◆ What needs to be done: Only one stretch of the data below is needed. Output the lines from the one with "[0:00.00-0:01.00]" up to and including the one with "[0:13.00-0:13.42]", exactly as they stand.

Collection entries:
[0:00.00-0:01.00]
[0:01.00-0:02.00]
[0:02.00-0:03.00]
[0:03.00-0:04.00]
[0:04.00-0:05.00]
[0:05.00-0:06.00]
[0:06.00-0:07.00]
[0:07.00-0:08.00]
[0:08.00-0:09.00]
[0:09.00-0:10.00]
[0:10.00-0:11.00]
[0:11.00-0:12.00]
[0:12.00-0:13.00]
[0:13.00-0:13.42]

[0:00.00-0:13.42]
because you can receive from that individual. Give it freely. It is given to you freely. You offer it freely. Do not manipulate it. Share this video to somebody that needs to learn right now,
* * *
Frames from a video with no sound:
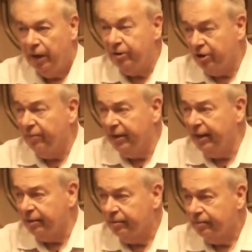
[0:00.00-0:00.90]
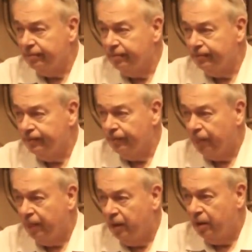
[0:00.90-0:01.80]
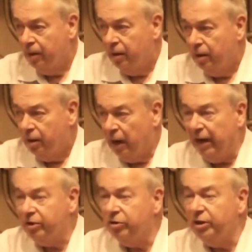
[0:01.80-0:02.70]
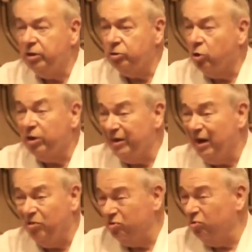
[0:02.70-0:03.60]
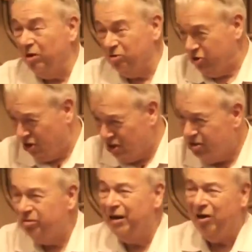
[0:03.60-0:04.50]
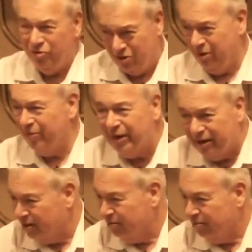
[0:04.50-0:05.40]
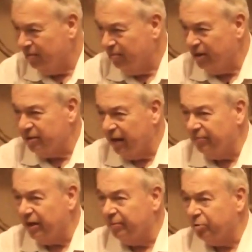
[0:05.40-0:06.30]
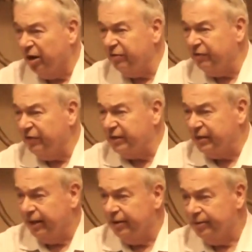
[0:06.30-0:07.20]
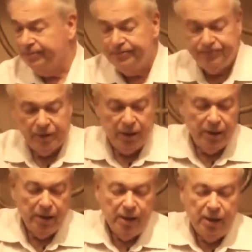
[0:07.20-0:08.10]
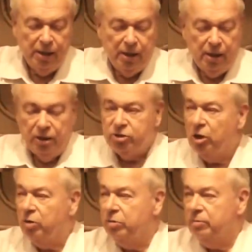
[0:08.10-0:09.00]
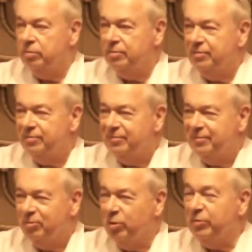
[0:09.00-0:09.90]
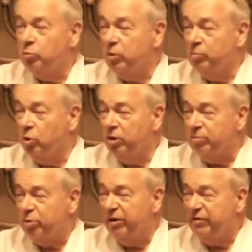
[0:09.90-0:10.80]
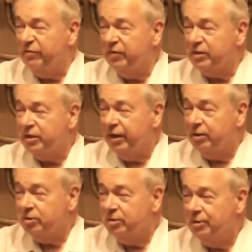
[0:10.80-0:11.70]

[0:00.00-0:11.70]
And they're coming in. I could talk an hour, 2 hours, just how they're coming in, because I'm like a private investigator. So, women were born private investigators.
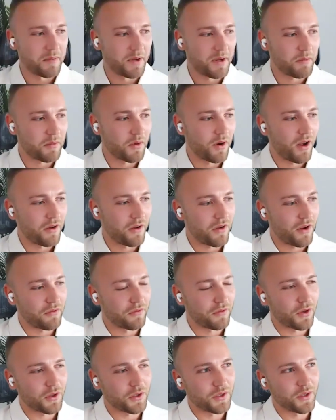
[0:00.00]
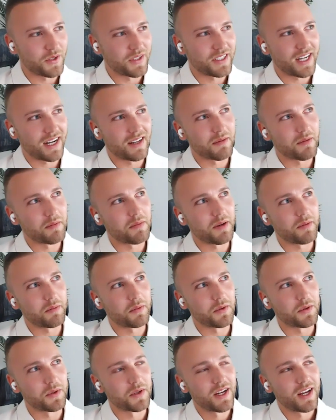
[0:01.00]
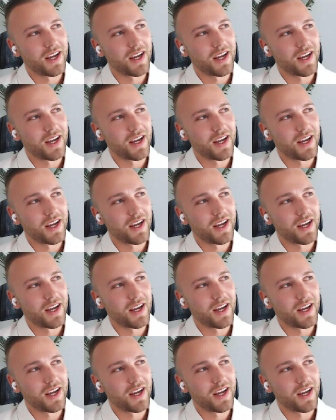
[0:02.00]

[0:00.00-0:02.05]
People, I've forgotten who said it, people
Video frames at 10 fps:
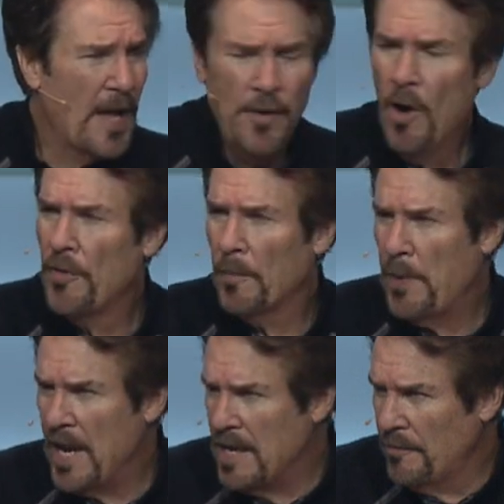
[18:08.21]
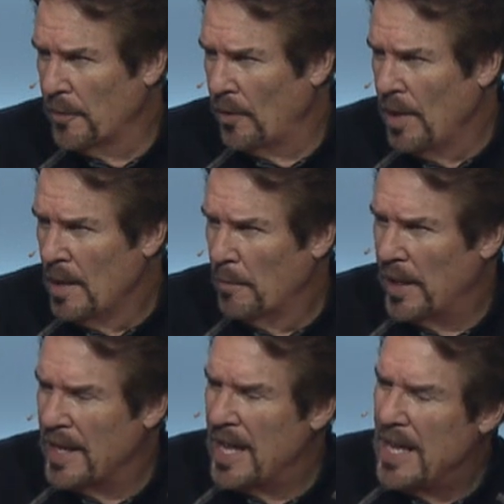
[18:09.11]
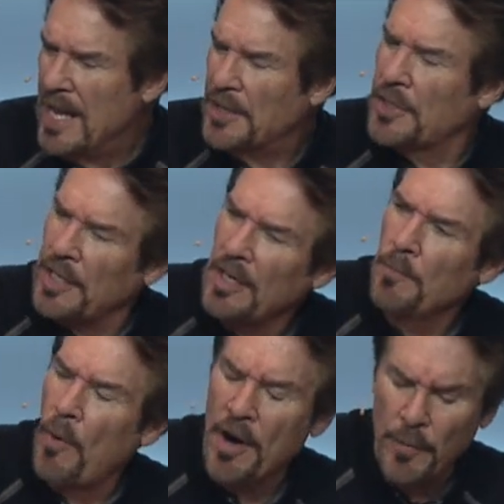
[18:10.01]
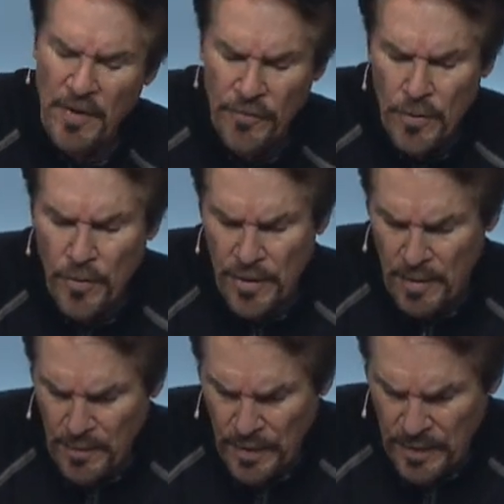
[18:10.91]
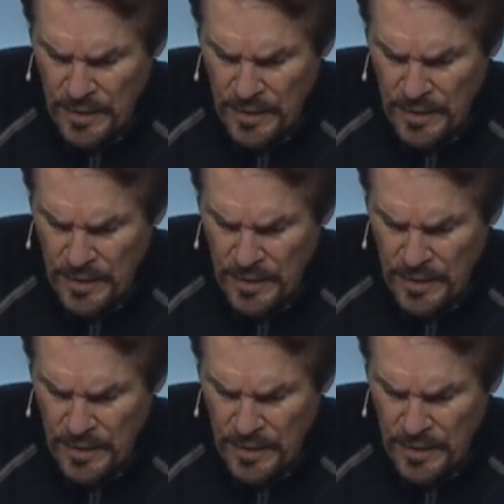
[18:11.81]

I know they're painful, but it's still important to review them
...
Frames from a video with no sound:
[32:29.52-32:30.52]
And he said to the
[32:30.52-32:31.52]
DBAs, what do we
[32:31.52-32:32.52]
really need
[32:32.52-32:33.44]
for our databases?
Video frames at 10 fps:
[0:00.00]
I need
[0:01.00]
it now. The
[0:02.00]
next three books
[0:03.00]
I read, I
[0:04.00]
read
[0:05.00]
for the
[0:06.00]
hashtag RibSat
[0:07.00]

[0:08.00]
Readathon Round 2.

◆ Solution for this task:
[0:00.00-0:01.00]
[0:01.00-0:02.00]
[0:02.00-0:03.00]
[0:03.00-0:04.00]
[0:04.00-0:05.00]
[0:05.00-0:06.00]
[0:06.00-0:07.00]
[0:07.00-0:08.00]
[0:08.00-0:09.00]
[0:09.00-0:10.00]
[0:10.00-0:11.00]
[0:11.00-0:12.00]
[0:12.00-0:13.00]
[0:13.00-0:13.42]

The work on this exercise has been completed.